Son muchas las ciudades que arrastran resignadas su nostalgia de lo que nunca fueron. Tánger, sin duda, es una de ellas. Los pasos de Paul Bowles o William S. Borrouhgs son en la actualidad apenas un reclamo turístico cuyo eco se va apagando por entre el bullicio del Zoco Chico, y poco o nada queda ya de aquella ensoñación canalla de Jack Kerouac o Mick Jagger por las callejuelas de una khasba que se eleva serpenteante sobre la colina.
Por no quedar ya no quedan ni tangerinos.

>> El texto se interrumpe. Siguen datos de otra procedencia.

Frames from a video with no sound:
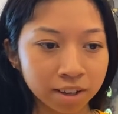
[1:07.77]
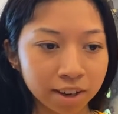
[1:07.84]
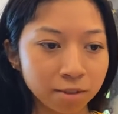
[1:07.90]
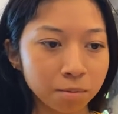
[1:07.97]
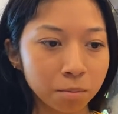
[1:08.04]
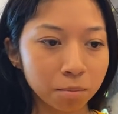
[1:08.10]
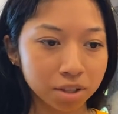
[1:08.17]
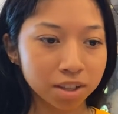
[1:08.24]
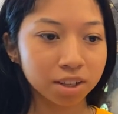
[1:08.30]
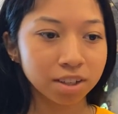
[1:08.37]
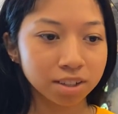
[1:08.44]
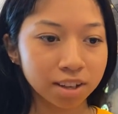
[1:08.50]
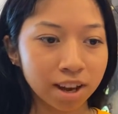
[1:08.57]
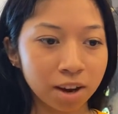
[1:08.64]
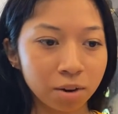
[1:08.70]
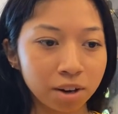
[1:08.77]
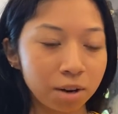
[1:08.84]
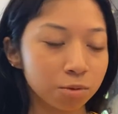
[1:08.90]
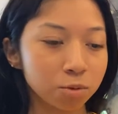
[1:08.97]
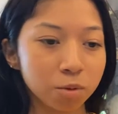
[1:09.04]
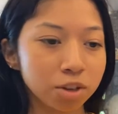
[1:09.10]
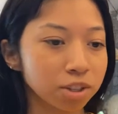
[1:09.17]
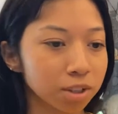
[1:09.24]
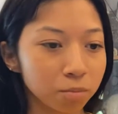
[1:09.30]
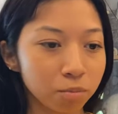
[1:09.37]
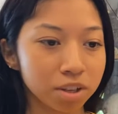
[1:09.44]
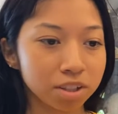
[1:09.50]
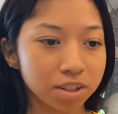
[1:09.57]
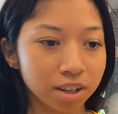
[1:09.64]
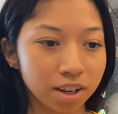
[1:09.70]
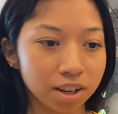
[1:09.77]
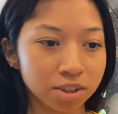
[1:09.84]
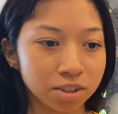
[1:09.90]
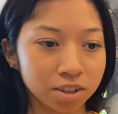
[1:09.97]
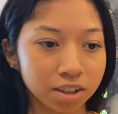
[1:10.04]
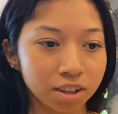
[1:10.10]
I remember sitting down and I was watching the presentation,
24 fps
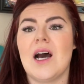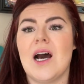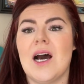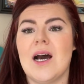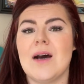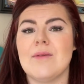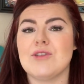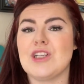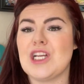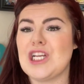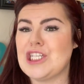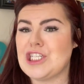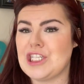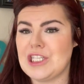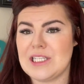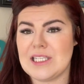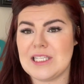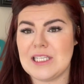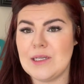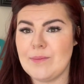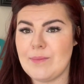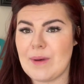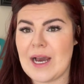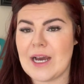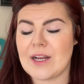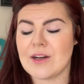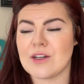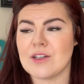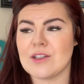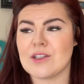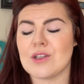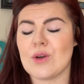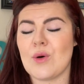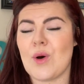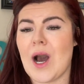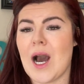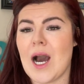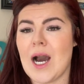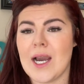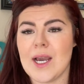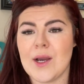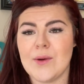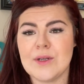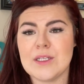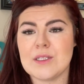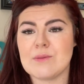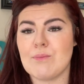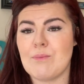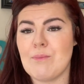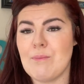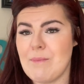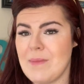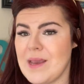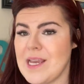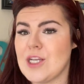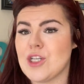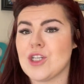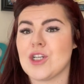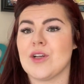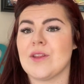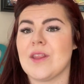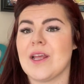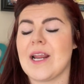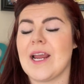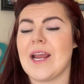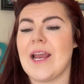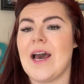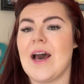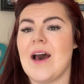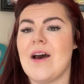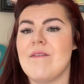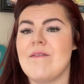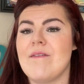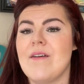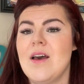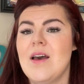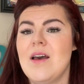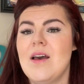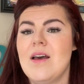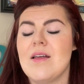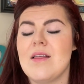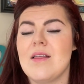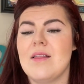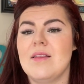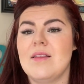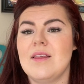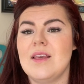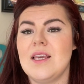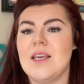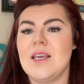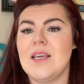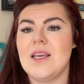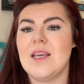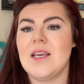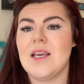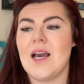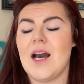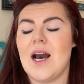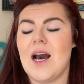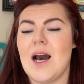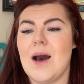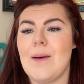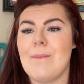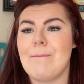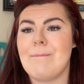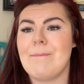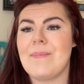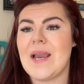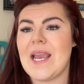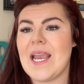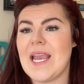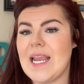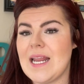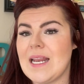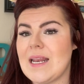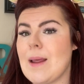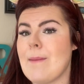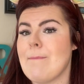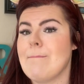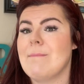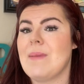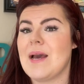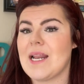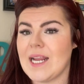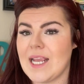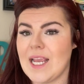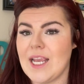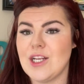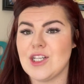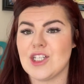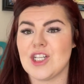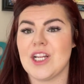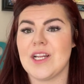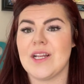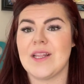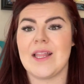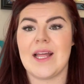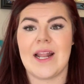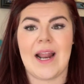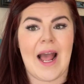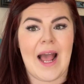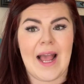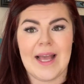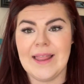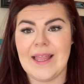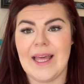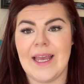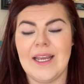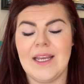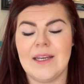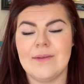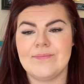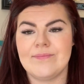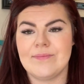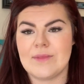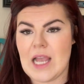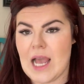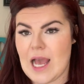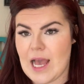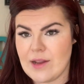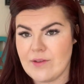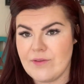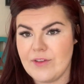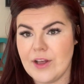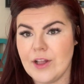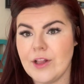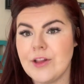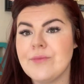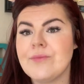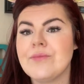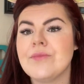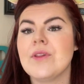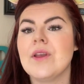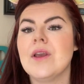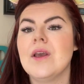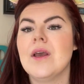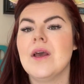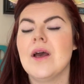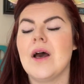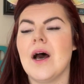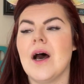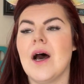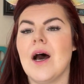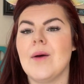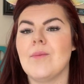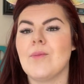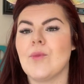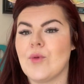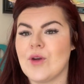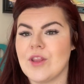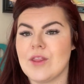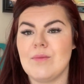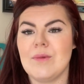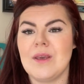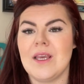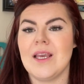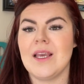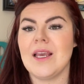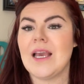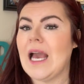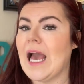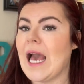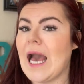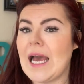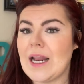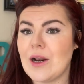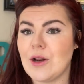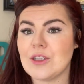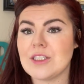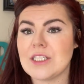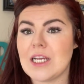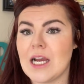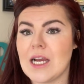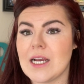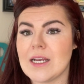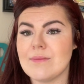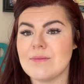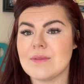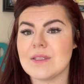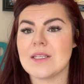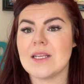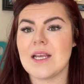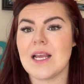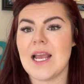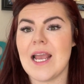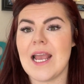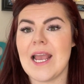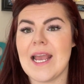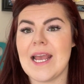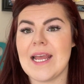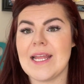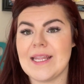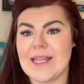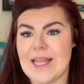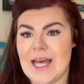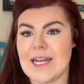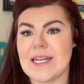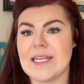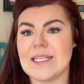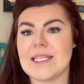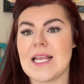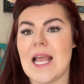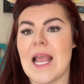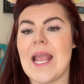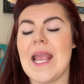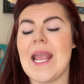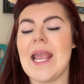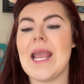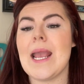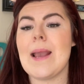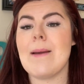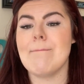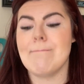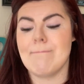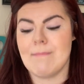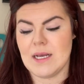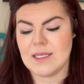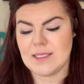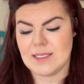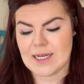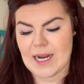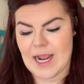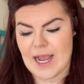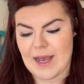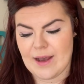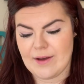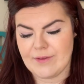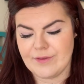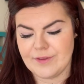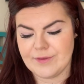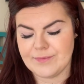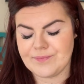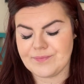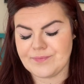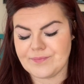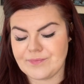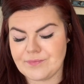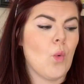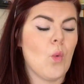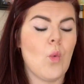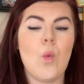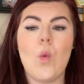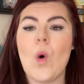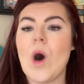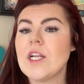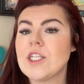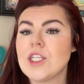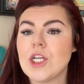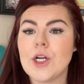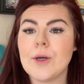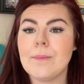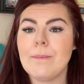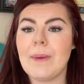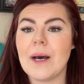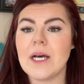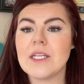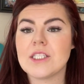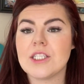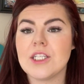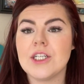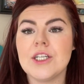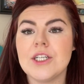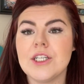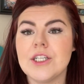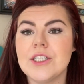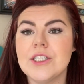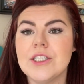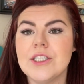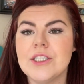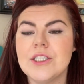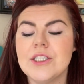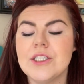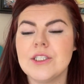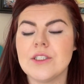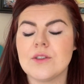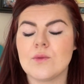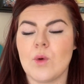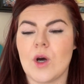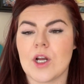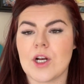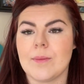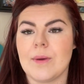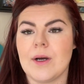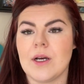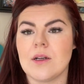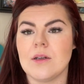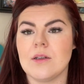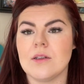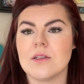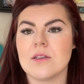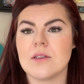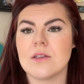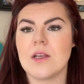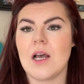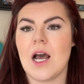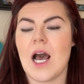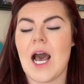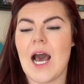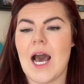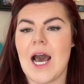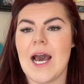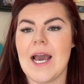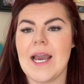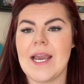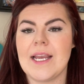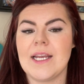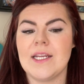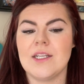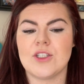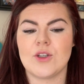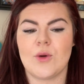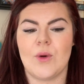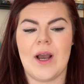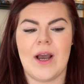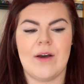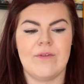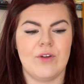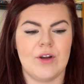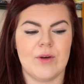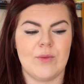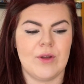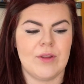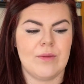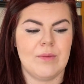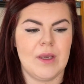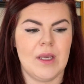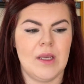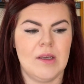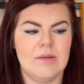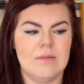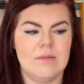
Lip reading: change in sleep patterns. So I always make sure that I have the pain medication that I like, Advil, with me at all times, and that is a must-have. Water bottles. I don't have one with me,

Al menos así se lamentan los taxistas más viejos desde su añoranza políglota de aquellos años 40 y 50, cuando la villa se proyectaba en su esplendor de ciudad abierta bajo control internacional. Tánger, espacio de cobijo y acogida, es desde hace tiempo lugar de escapada para sus habitantes, desperdigados hoy en diáspora impersonal por los suburbios de París, Marsella o Madrid. Su ausencia paseando por la playa o viendo morir el tiempo desde las mesas de un café, la ocupan ahora otros exiliados de las montañas, del campo, que ya no atraen la mirada orientalista de ningún Delacroix.
Pero, a pesar de todo, Tánger continúa teniendo una especial atracción para ese peculiar turista que se empeña en disfrazarse de viajero. Tal vez porque, como señala el tópico, todo viaje tiene en el fondo una vertiente inevitable de introspección, de situarse ante el espejo de nosotros mismos aunque sólo sea para tomar la determinación de apartar la mirada. Y pocos escaparates de nuestro lastre europeo se pueden encontrar más privilegiados que esta ciudad africana. Basta con sentarse en la terraza del Café Hafa entre aromas de té con menta y hachís, levantar la mirada y descubrirse al fondo. Allá Europa se nos presenta hecha silueta, nítida unos días o envuelta en brumas en otros, separada tan sólo por una pequeña pero implacable lengua de mar.
El Viejo Continente se descubre así cara a cara con este otro territorio a la deriva que es África. Pero de este encuentro surgen hoy pocas evocadoras imágenes y demasiada desesperanza. La de los cientos de náufragos devorados por el azul siniestro de aquellas aguas. La del vacío sin rumbo de la otra orilla.
Después, con los bolsillos llenos de incertidumbres, el visitante podrá apurar una última copa en el bar del Hotel El Minzah, donde llegará con la certeza de saber que ya no quedan espías entres sus selectas sombras coloniales. Un trago final, a salvo de las restricciones coránicas, que le descubrirá el regusto amargo de constatar que, en realidad, nunca existieron secretos que desvelar.